The winners will clearly be those who meet the challenges head-on with the courage to adopt creative solutions with a relentless focus on serving the customer, eliminating waste and becoming the employer of choice.

Anne Villamil
Professor of economics, University of Iowa Tippie College of Business

I see three main economic challenges to the manufacturing industry: macroeconomic conditions, namely inflation and a possible recession; a tight labor market, especially for manufacturing and in Iowa; and geopolitical conditions such as a strong dollar and uncertain policies in Russia and China that would have global and local implications.

Inflation is currently high in the U.S. and in many other countries due to shocks such as COVID (economic policy responses and supply chain problems) and energy and commodity prices. In response, central banks are raising interest rates to lower demand, which tends to lower prices. The goal of Federal Reserve policy is a “soft landing” — to reduce demand without inducing a recession — but the Fed has stated clearly that its policy could lead to a recession. Recessions make the operating environment for firms more difficult, with lower profits, decreased output and less employment. Already, increasing interest rates and greater uncertainty are decreasing investment and causing some firms to express caution about future hiring. Consumer confidence is low, which is worrisome because consumption accounts for about 70% of GDP, but spending remains solid.

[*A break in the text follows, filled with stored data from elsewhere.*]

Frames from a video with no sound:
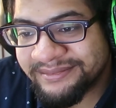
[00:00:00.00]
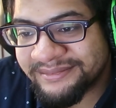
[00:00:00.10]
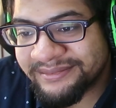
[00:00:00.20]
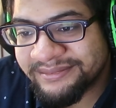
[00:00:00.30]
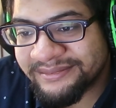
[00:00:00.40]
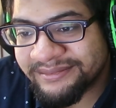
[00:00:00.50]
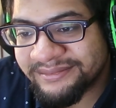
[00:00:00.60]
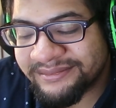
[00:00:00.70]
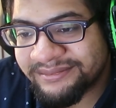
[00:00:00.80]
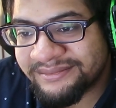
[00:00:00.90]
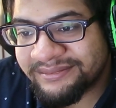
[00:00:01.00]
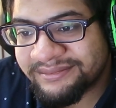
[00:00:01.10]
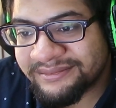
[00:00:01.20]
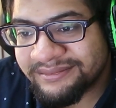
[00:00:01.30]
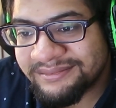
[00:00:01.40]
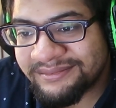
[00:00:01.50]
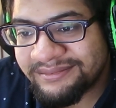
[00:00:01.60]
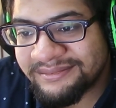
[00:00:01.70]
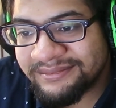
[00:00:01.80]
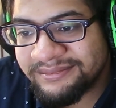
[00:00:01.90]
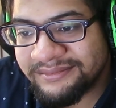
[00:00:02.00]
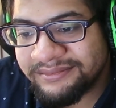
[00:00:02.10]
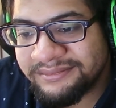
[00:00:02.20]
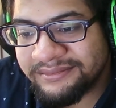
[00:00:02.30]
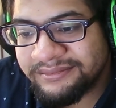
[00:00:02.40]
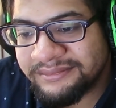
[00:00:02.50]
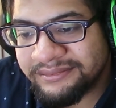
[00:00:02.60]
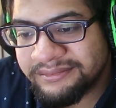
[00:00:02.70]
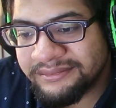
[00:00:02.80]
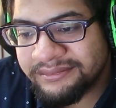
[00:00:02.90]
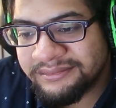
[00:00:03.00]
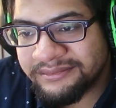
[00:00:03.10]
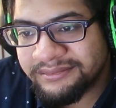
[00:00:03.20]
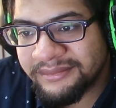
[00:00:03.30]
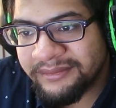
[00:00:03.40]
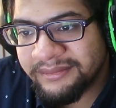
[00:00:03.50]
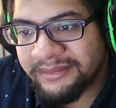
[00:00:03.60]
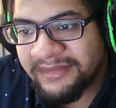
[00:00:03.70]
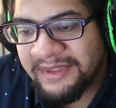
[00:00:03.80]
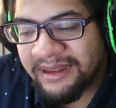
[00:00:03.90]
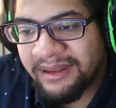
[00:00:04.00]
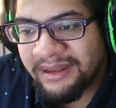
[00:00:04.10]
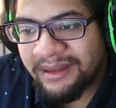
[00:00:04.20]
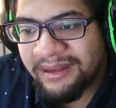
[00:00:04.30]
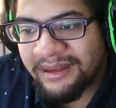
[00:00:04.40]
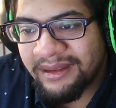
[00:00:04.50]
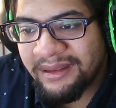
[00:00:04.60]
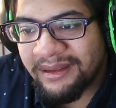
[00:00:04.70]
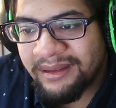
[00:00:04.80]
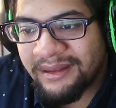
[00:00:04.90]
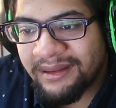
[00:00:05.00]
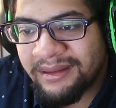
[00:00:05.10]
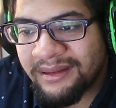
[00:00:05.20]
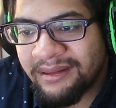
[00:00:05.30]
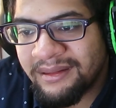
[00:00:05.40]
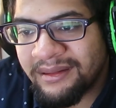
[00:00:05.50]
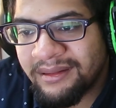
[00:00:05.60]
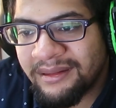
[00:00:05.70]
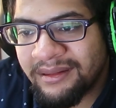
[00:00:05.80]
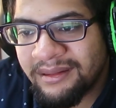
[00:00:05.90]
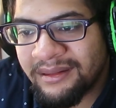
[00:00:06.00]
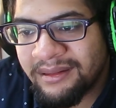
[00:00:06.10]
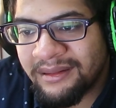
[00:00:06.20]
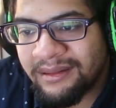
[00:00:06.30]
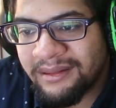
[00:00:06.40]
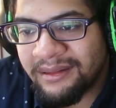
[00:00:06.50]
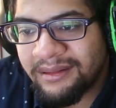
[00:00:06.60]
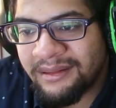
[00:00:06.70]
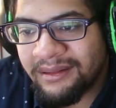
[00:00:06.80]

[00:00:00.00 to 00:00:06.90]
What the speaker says: No one is speaking in this clip.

Right now, the labor market remains tight nationally, and is especially tight in Iowa. The national unemployment rate is 3.6% and the rate in Iowa is 2.6% (June 2022). These are historically low numbers. Another important measure is the labor force participation rate (LFPR), which is the percentage of the civilian noninstitutionalized population age 16 and older who are employed or actively looking for work. Think of the LFPR as those who want to work (i.e., have a job or want one) relative to those who could work (everyone over age 16 that isn’t incarcerated or on active military duty). Iowa’s latest LFPR is 67.8%, while the national LFPR is 62.2% (June 2022). Iowa’s LFPR has been consistently higher than the national average, but both Iowa and the national economy are facing general declines in LFPR as baby boomers retire. Sharp declines in LFPR occurred during COVID, especially in Iowa.

Finally, the U.S. dollar is strengthening as the Fed increases interest rates and as global uncertainty increases (“flight to quality”). A stronger dollar hurts exporters, but helps importers. Iowa is the second-largest agricultural exporting state in the U.S. (soybeans, pork, corn, feeds and grains), shipping $10.3 billion in domestic agricultural exports abroad in 2017. Iowa’s exports of manufactured products are even larger, at $12.0 billion in 2019 (food, beverage and tobacco; chemicals; computers and electronics; fabricated metals; minerals; plastics and rubber; metals; electrical equipment and appliances; and wood products). Global uncertainty is increasing due to slowing world economies, increases in energy and other commodity prices, and geopolitical uncertainty in Russia (the war and energy and commodity trade) and China with continuing shutdowns due to COVID and uncertainty about Taiwan.

All three challenges pose threats and opportunities for Iowa manufacturers as the world continues to adjust to changes induced by COVID, new shocks due to the Russia-Ukraine war, and China’s COVID, trade and Taiwan policies. This economic environment is unprecedented!